Caritas Bergamasca, una “casa sicura” per i migranti a Kakanj, in Bosnia Erzegovina

Un progetto di solidarietà made in Bergamo per ospitare i migranti che affrontano la rotta dei Balcani. È il senso della safehouse – la casa sicura – di Kakanj, in Bosnia Erzegovina. La struttura, inaugurata un mese fa, vuole essere un modello di accoglienza diffusa, attento ai bisogni dei fragili e destinato a famiglie richiedenti protezione internazionale: insomma, un’alternativa agli affollati campi profughi della zona.

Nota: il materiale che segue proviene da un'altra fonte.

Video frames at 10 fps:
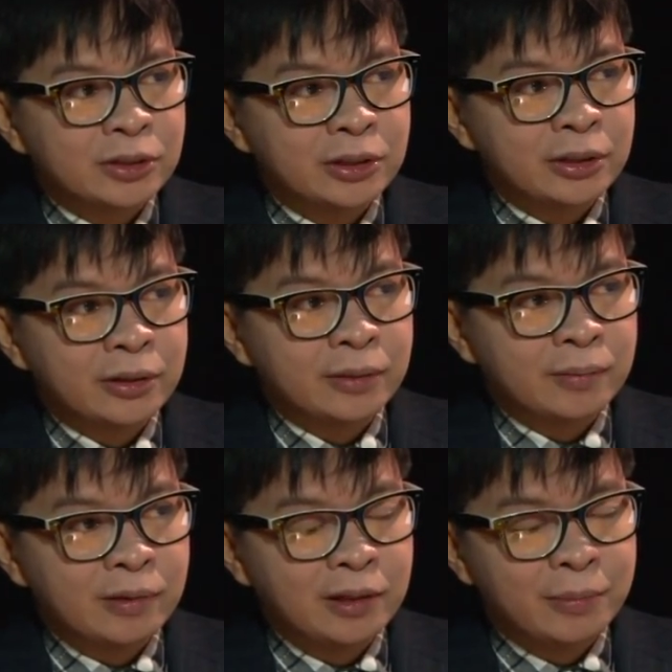
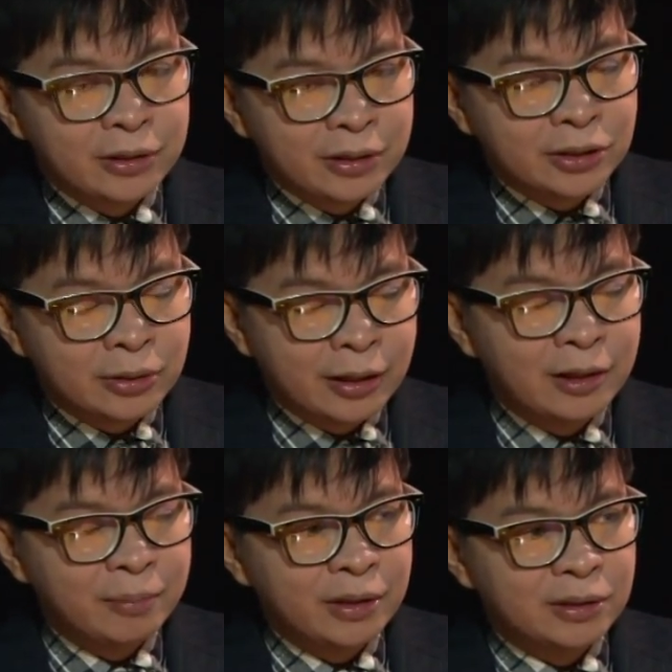certain living things or
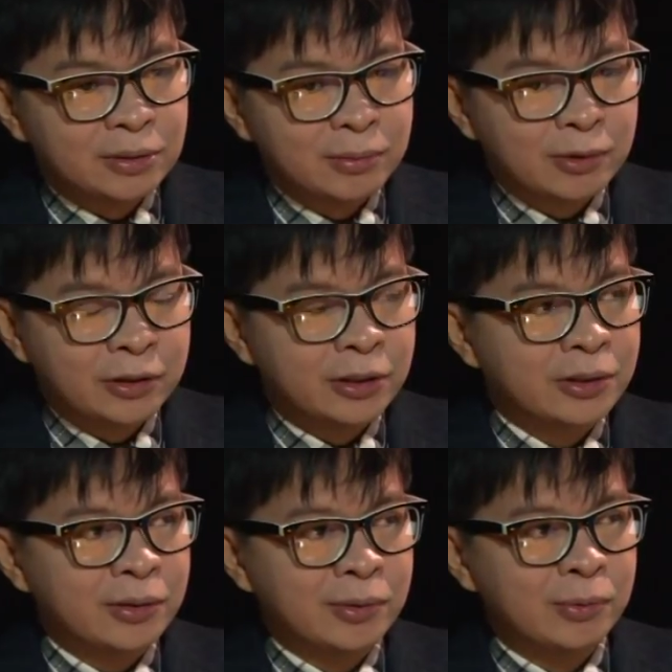elements in
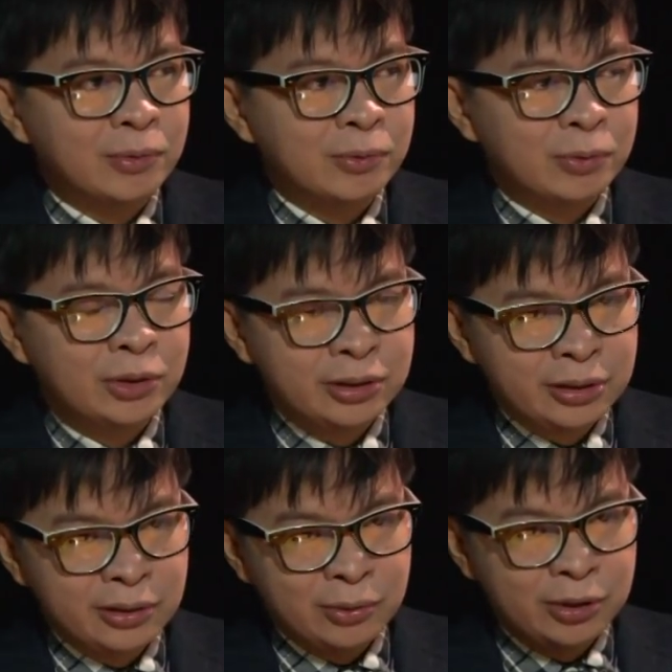the tree, would
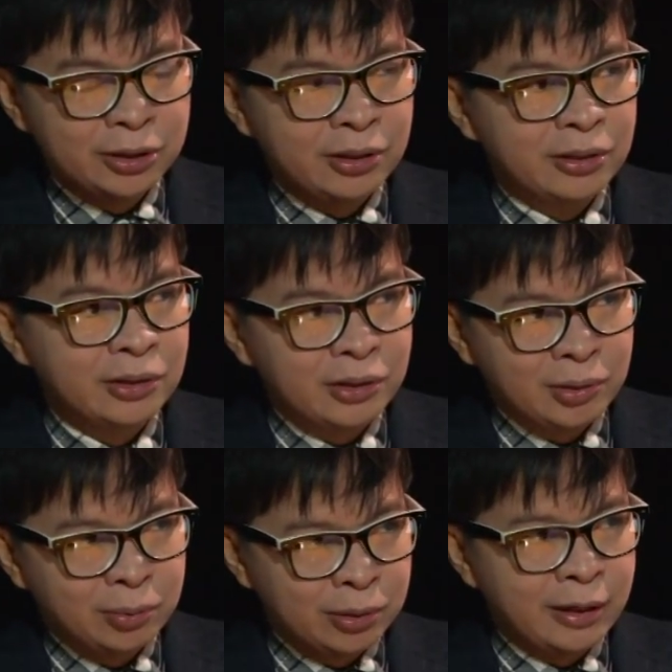you say that the tree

Al progetto  – chiamato “Oltre l’emergenza profughi in Bosnia Erzegovina – ha dato vita la Caritas diocesana di Bergamo, ente capofila, con il Comune di Bergamo,  i sindacati Cisl, Cgil e Uil di Bergamo, la Fieb (Fondazione Istituti Educativi di Bergamo) e le sezioni locali di Acli (Associazioni cristiane dei lavori italiani), Arci (Associazione ricreativa e culturale) ed Anpi (Associazione nazionale partigiani d’Italia).
 
La safehouse, del resto, è una modalità che prende spunto dalle tante e significative esperienze di accoglienza diffusa sperimentate nella Bergamasca.

«Crediamo in un modello alternativo ai grandi centri per migranti, in modo da coinvolgere più direttamente le autorità e le comunità locali, fornendo una vera e propria possibilità di integrazione e di autonomia» ha dichiarato don Roberto Trussardi, direttore della Caritas diocesana bergamasca, nella conferenza stampa di presentazione del progetto.

La casa si trova nel quartiere Kraljieva Sutjeska di Kakanj: in questo trilocale, inaugurato lo scorso aprile, sarà accolto per un periodo di un anno un nucleo familiare di massimo sei richiedenti protezione internazionale, già ospitati all’interno dei centri di accoglienza temporanea in Bosnia Erzegovina.



Aldo Lazzari, responsabile Young Caritas diocesana bergamasca, ha spiegato che «a breve verrà assegnata la casa. Tra le diverse candidature ci sono quelle di una coppia di anziani iraniani, di una famiglia cubana e di una di egiziani con 4 minori, proprio a testimonianza delle storie diverse che si intrecciano lungo la rotta dei Balcani, intrapresa da circa 80mila migranti per raggiungere l’Unione europea».

I partner bergamaschi e internazionali (c’è, ad esempio, la Caritas bosniaca), ma anche le donazioni di enti terzi, sostengono attivamente il progetto, che ha un valore di 45 mila euro. «Bergamo e Kakanj – ha spiegato Marzia Marchesi, assessore alla Pace del Comune di Bergamo – sono legate da un profondo legame: negli anni Novanta era nato il comitato Bergamo-Kakanj in cui varie realtà delle due città, dalle istituzioni alle associazioni di volontari, avevano collaborato alla costruzione di Kakanj, distrutta dalla guerra. Ed ora  l’idea di una safehouse per i profughi, nata da un ordine del giorno approvato dal consiglio comunale di Bergamo nel 2021».

«Negli ultimi mesi abbiamo fatto alcune missioni in Bosnia, propedeutiche all’apertura della casa: vogliamo dimostrare la possibilità una forma di accoglienza attenta al singolo, ovvero alle tante donne, bambini, minori non accompagnati o anziani che passano per i Balcani, e diversa dai grandi campi per migranti, dove vengono soddisfatti i bisogni primari di centinaia di profughi pronti a proseguire il viaggio», ha aggiunto Giulia Baleri, Immigration advisor di Cgil.